Sepanjang manusia ada, dari era kuno hingga kekinian, pastinya mereka pernah bermain dalam keseharian mereka, bukan? Apalagi bagi generasi 90-an, mereka berbahagia dengan permainan yang sangat sederhana. Sebut saja lompat tali, bola bekel, kasti, taplak, gasing, dan lain-lain.
Berbagai permainan yang diciptakan manusia selama ribuan tahun sampai saat ini, membuktikan bahwa kita, memiliki naluri sebagai makhluk bermain (homo ludens). Bahkan, kita perlu bermain dengan berbagai cara, sebagai hiburan sekaligus istirahat setelah kita melakukan berbagai rutinitas.
Namun, pastinya roda waktu akan berputar menuju kemajuan. Perubahan pada games menjadi sesuatu yang tak bisa terelakkan. Saat itu, sebelum era millenium, sudah ada permainan sejenis playstation, bahkan gimbot, yang games-nya yang terkenal adalah Tetris, telah dimainkan oleh sebagian generasi 90-an pada waktu itu.

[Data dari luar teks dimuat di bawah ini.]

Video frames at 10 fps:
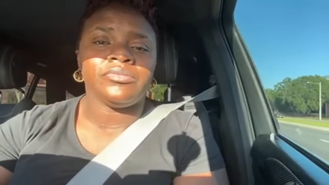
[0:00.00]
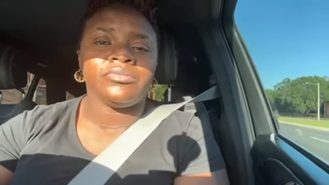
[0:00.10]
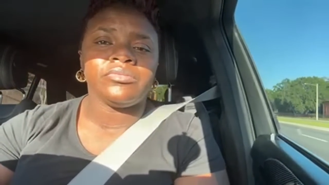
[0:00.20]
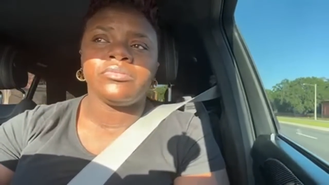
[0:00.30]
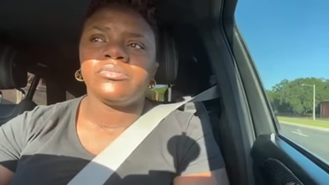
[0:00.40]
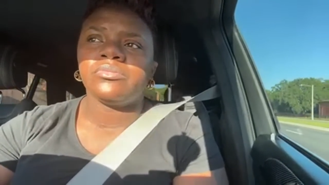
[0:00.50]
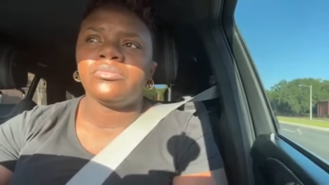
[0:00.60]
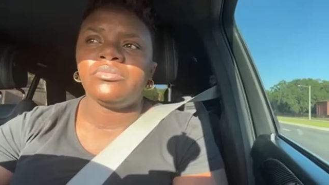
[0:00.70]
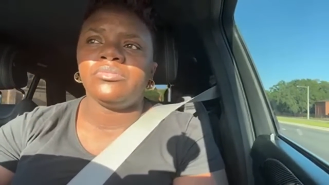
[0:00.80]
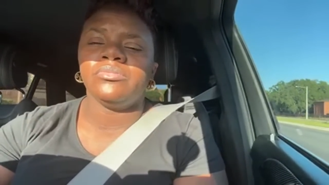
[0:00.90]

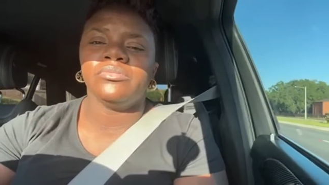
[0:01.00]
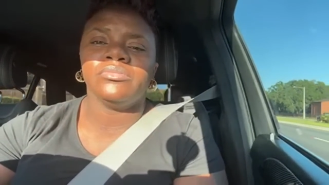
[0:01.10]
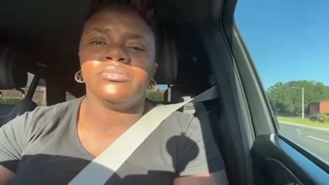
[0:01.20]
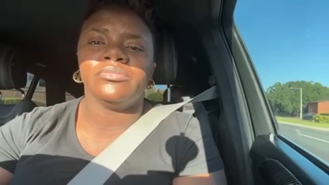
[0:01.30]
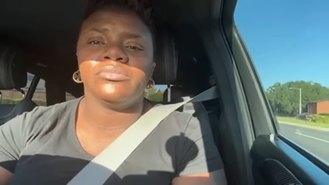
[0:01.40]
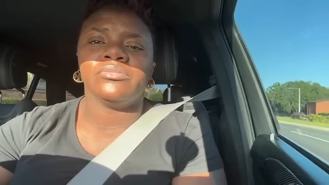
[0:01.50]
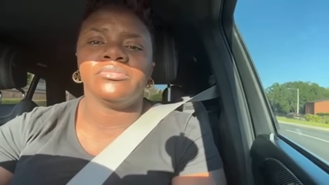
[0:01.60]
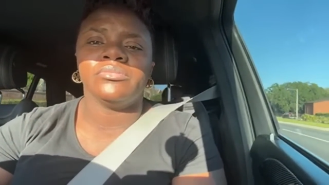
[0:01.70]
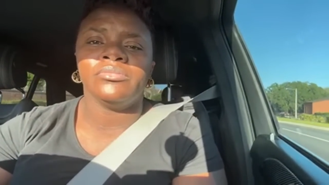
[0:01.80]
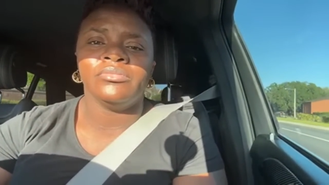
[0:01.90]

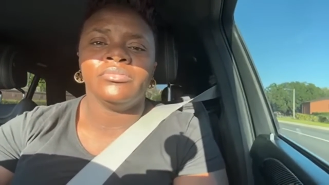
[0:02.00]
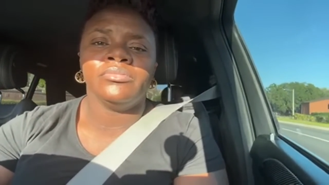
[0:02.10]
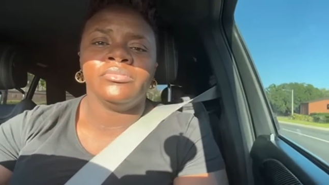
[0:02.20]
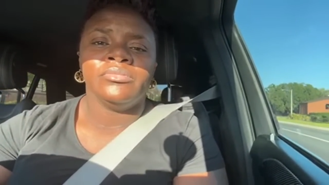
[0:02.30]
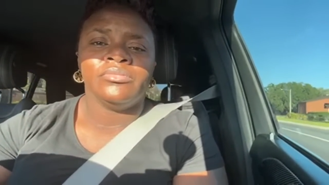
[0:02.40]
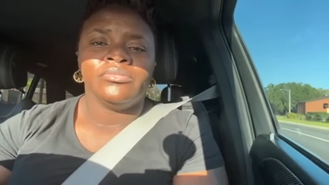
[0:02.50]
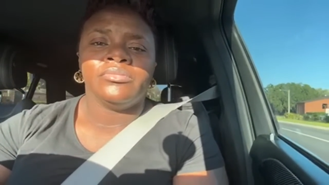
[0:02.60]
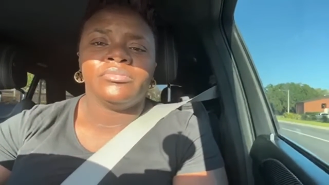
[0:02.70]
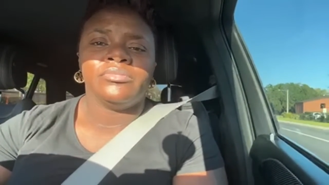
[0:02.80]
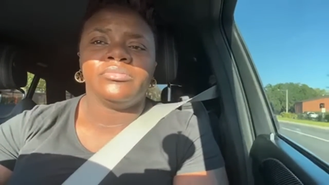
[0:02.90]
[no speech]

Ya, di desktop dan handphone yang saat itu hadir dan kita gunakan, ter-install beberapa permainan yang terbawa dari sistem 'kan? Lama-kelamaan, akibat (r)evolusi pada kedua perangkat tersebut, kita bisa menguduh permainan, bahkan bisa bermain game online! Apalagi setelah kedatangan berbagai gadget berupa smartphonedan tablet. Tentu saja, games-nya canggih-canggih ya. Berbagai permainan tersebut, banyak terinspirasi dari cerita-cerita anime terkenal, lho!
Salah satunya, Pokémon Go yang tengah booming saat ini, banyak diunduh oleh brbagai kalangan, terutama kalangan muda Indonesia. Tentu, ada rasa yang mengasyikkan ketika memainkannya. Akan tetapi, bagaikan dua sisi mata uang, pasti ada sisi positif dan negatif, bukan?

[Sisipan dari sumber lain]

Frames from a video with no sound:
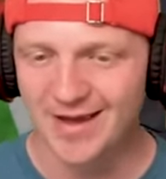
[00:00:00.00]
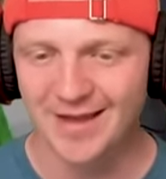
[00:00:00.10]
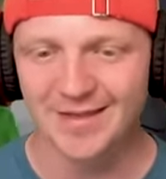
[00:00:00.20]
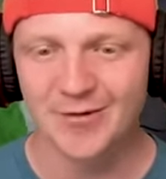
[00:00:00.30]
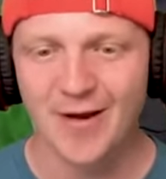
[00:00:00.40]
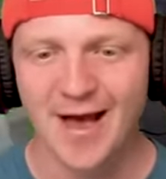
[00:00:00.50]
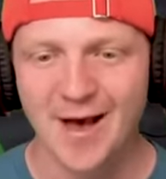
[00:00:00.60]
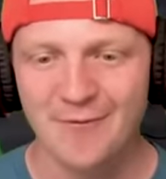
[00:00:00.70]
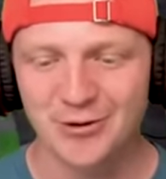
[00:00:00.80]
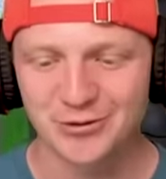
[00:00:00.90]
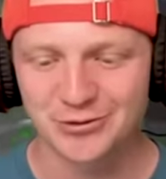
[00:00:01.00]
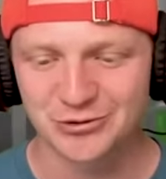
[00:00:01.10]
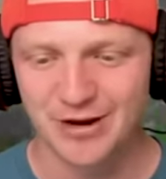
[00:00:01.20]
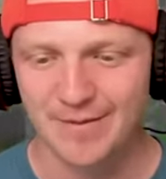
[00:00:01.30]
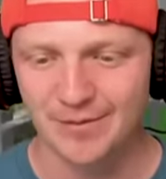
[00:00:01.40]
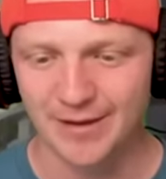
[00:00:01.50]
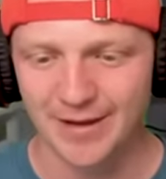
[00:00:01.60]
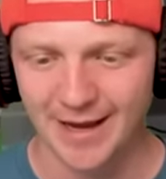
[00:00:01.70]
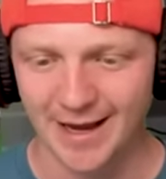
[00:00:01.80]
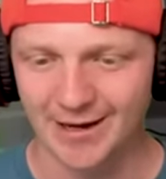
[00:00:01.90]
and then you have your
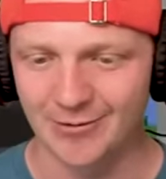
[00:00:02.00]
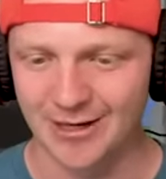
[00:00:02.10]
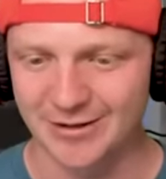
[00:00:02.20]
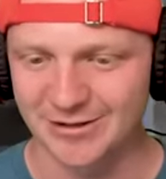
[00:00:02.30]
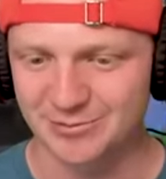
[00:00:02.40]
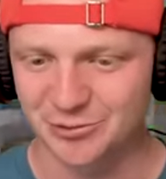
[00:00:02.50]
trampoline. We can do some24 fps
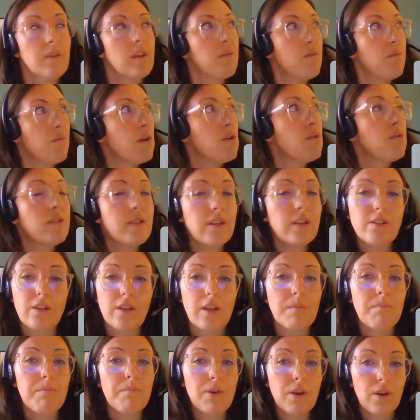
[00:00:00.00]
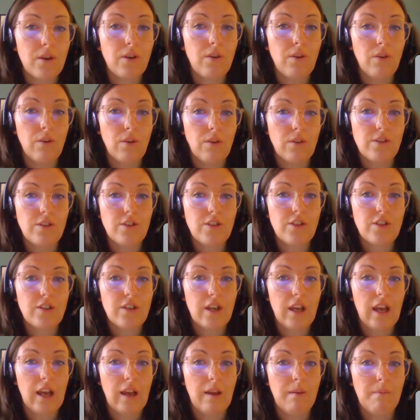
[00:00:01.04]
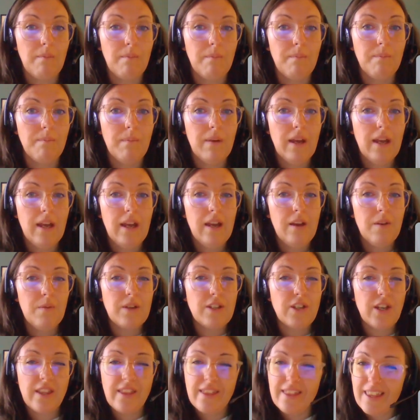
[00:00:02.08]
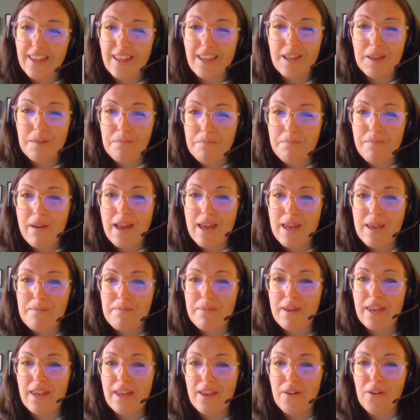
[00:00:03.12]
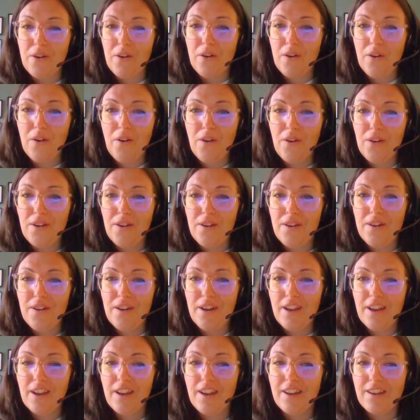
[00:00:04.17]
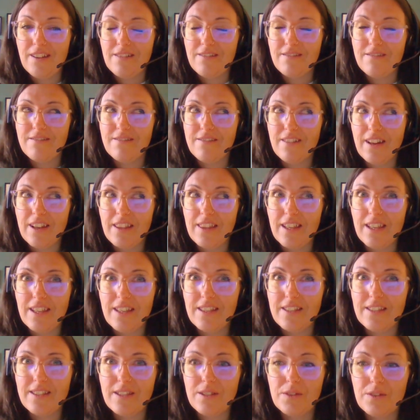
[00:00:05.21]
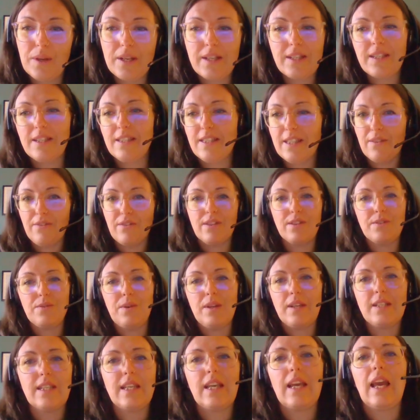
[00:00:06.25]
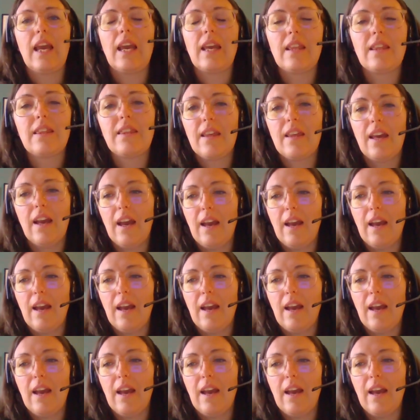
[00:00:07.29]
We're also doing a book launch, which I think maybe on, I think it's the 27th, 28th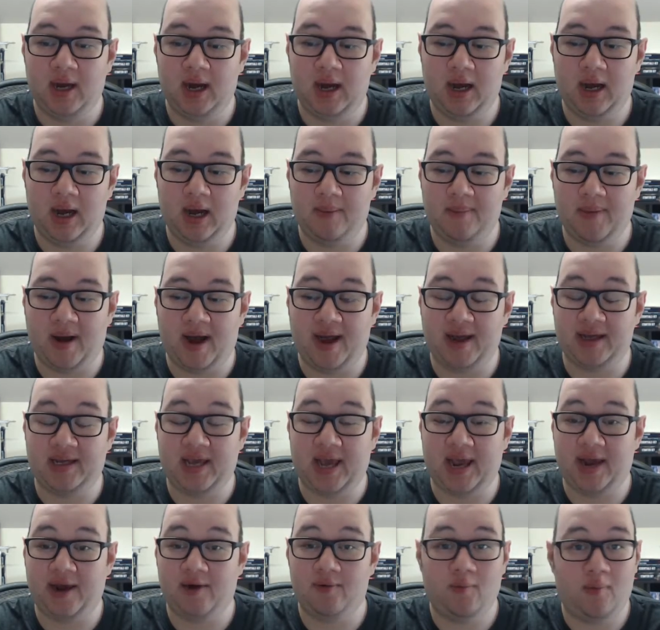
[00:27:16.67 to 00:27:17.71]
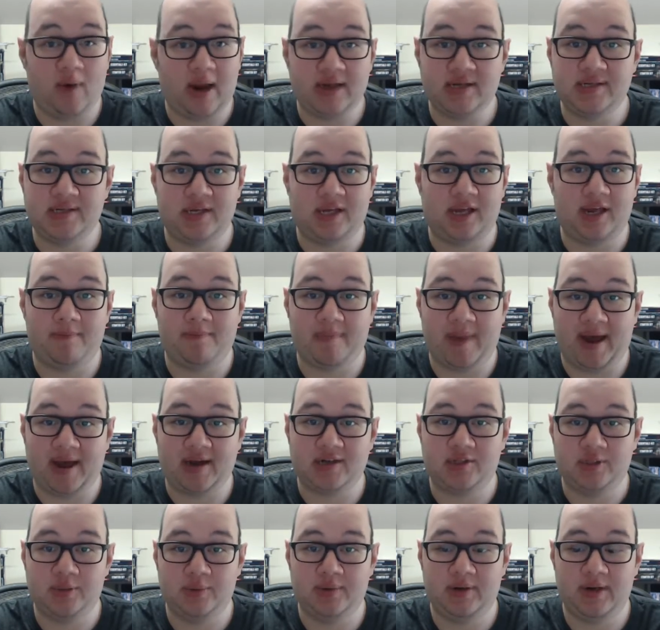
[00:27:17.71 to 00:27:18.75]
I can't wait to get back
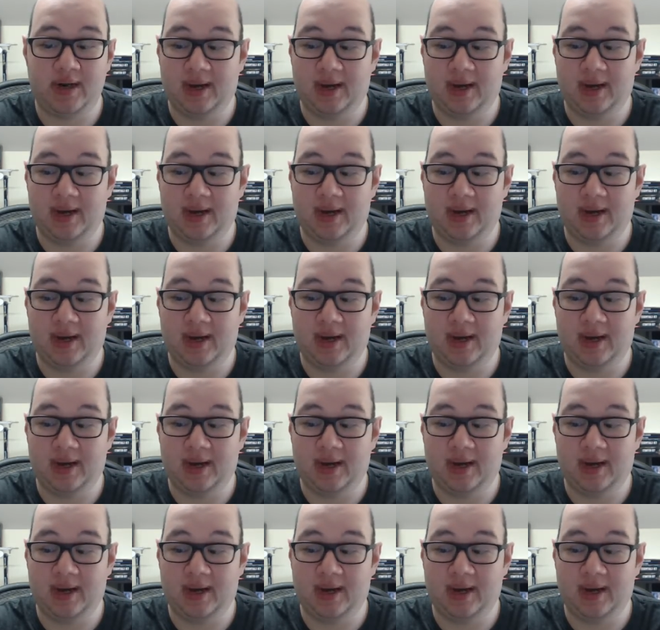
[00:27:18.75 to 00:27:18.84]
to it.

Selain dapat menambah pengalaman baru dalam bermain, ternyata permainan Pokémon Go bisa sangat berbahaya jika tidak dimainkan dengan hati-hati. Karena itulah, perlu cara yang bijak untuk bisa mengendalikan game sehingga kita tidak lupa waktu untuk hal-hal lain, begitu juga dengan menggunakan berbagai alat teknologi lainnya.
Ternyata, imbauan tersebut telah dibuktikan sendiri oleh para ahli. Menurut Pak Komaruddin Hidayat dalam bukunya Wisdom of Life—beliau mengutip teori dan pernyataan John Naisbitt tentang seharusnya kita menggunakan teknologi mutahir, yang sekaligus menjadi judul karyanya, High Tech, High Touch. Maksudnya, kemajuan teknologi (high tech), meskinya dikendalikan oleh sentuhan tangan manusia yang memiliki kemampuan moral dan kemanusiaan yang juga canggih (high touch). Apa jadinya, jika teknologi semakin maju sedangkan low touch-nya rendah? Pasti binasalah dunia ini.

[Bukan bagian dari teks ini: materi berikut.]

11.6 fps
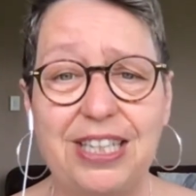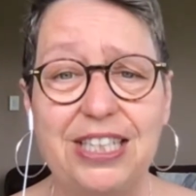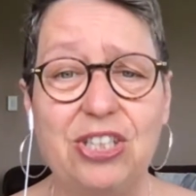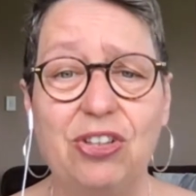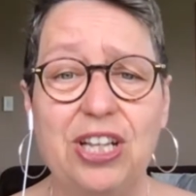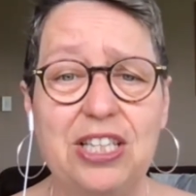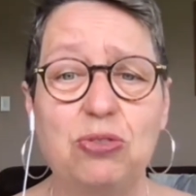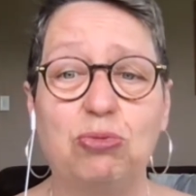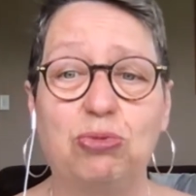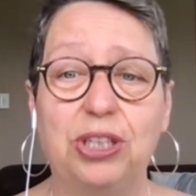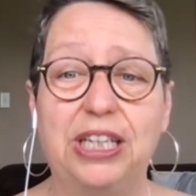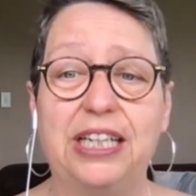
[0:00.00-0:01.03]
So that's
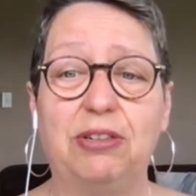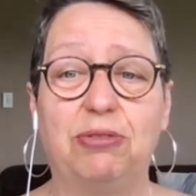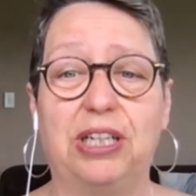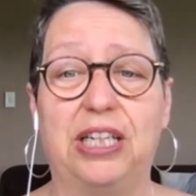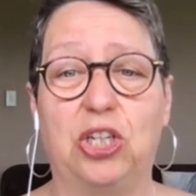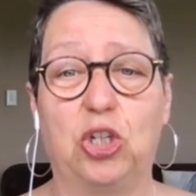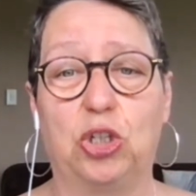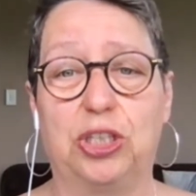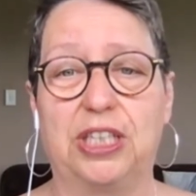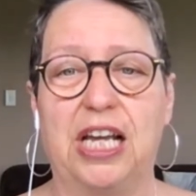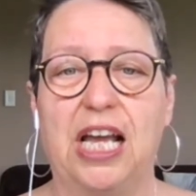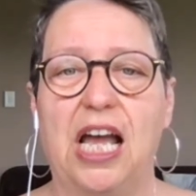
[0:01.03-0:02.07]
really, really good.
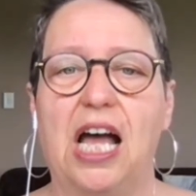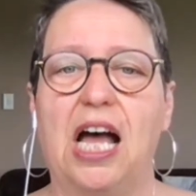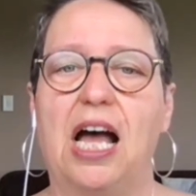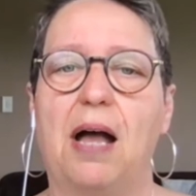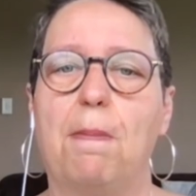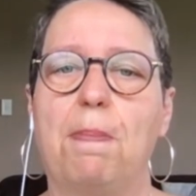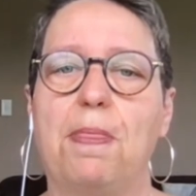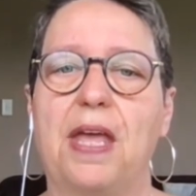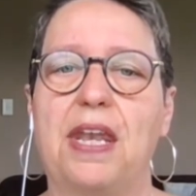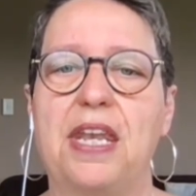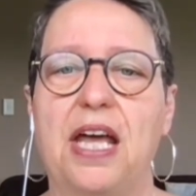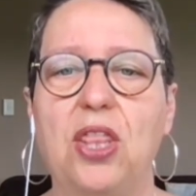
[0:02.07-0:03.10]

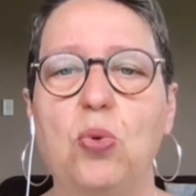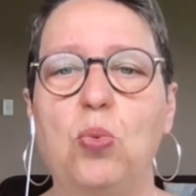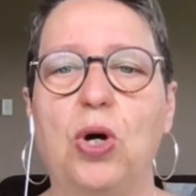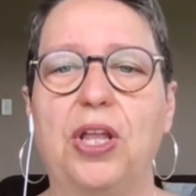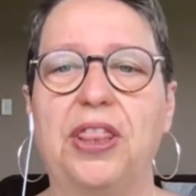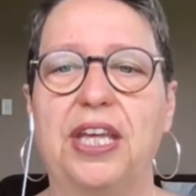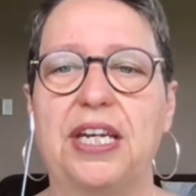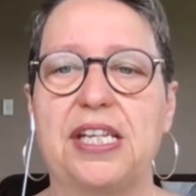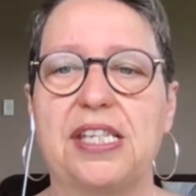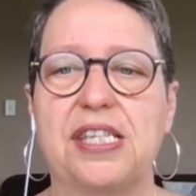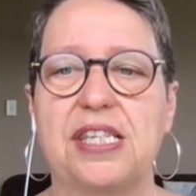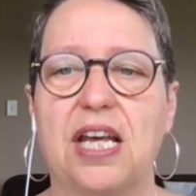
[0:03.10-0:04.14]
Another one that
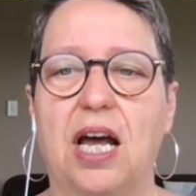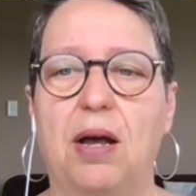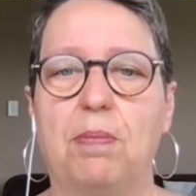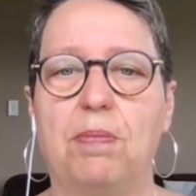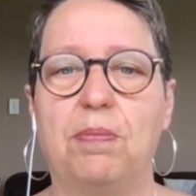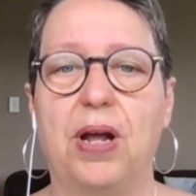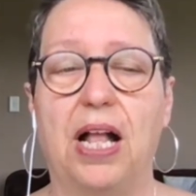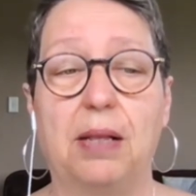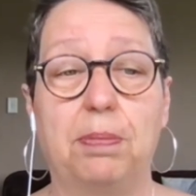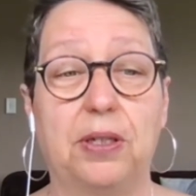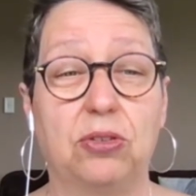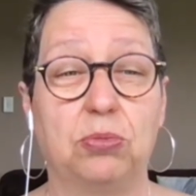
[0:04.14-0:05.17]
is
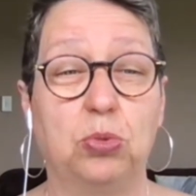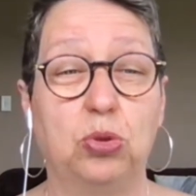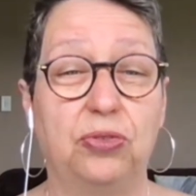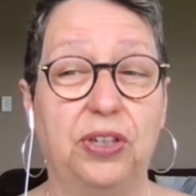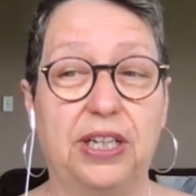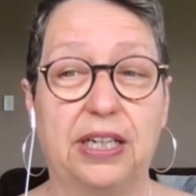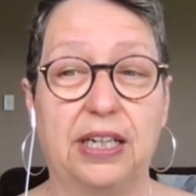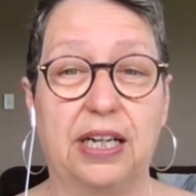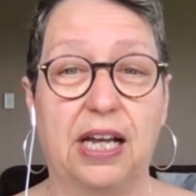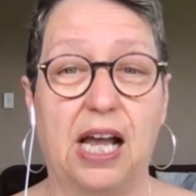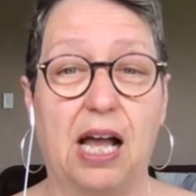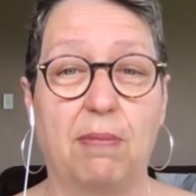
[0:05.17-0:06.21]
helping removing
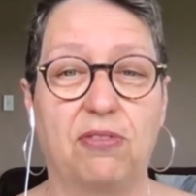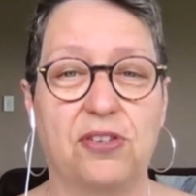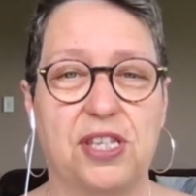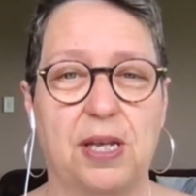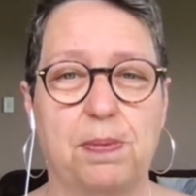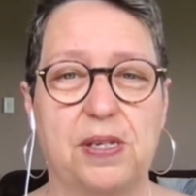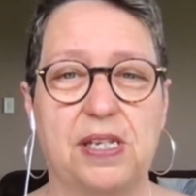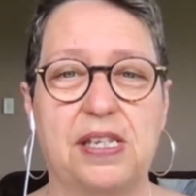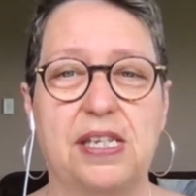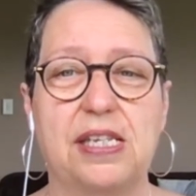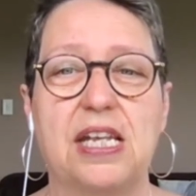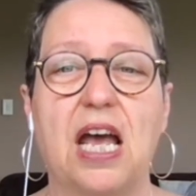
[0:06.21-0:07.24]
harmful substances,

Nah, bisa dibuktikan sendiri, banyak orang yang menjadi korban dari penggunaan game, bisa lupa bersosialisasi dengan sesama, nilai sekolah jeblok, dan masih banyak lagi. Terlebih, jika game yang dimainkan tidak sesuai dengan usianya. Bisa-bisa,berpengaruh pada perkembangan mental anak dan perilakunya akan mengrah ke hal-hal negatif. Misalnya saja, kekerasan.
Dengan adanya sisi buruk seperti itu, sebaiknya kita melakukan berbagai hal, agar kita bisa menjadi pribadi yang high touch dalam pengunaan teknologi, khususnya game. Bagaimana caranya?
Pertama, libatkan orang tua untuk mengawasi anak-anak.
Banyak orang tua yang mulai khawatir dengan anak-anak yang mulai suka permainan, baik lewat aplikasi maupun secara online. Apalagi sampai si anak lupa waktu. Sebaiknya, orang tua harus memberi arahan pada anak-anak untuk menentukan kapan mereka bermain game serta durasinya, agar mereka tidak lupa dengan jadwal harian lainnya seperti bersekolah, makan, dan belajar. Kalau bisa, alihkan waktu berman game dengan yang lebih bermanfaat, misalnya membaca buku.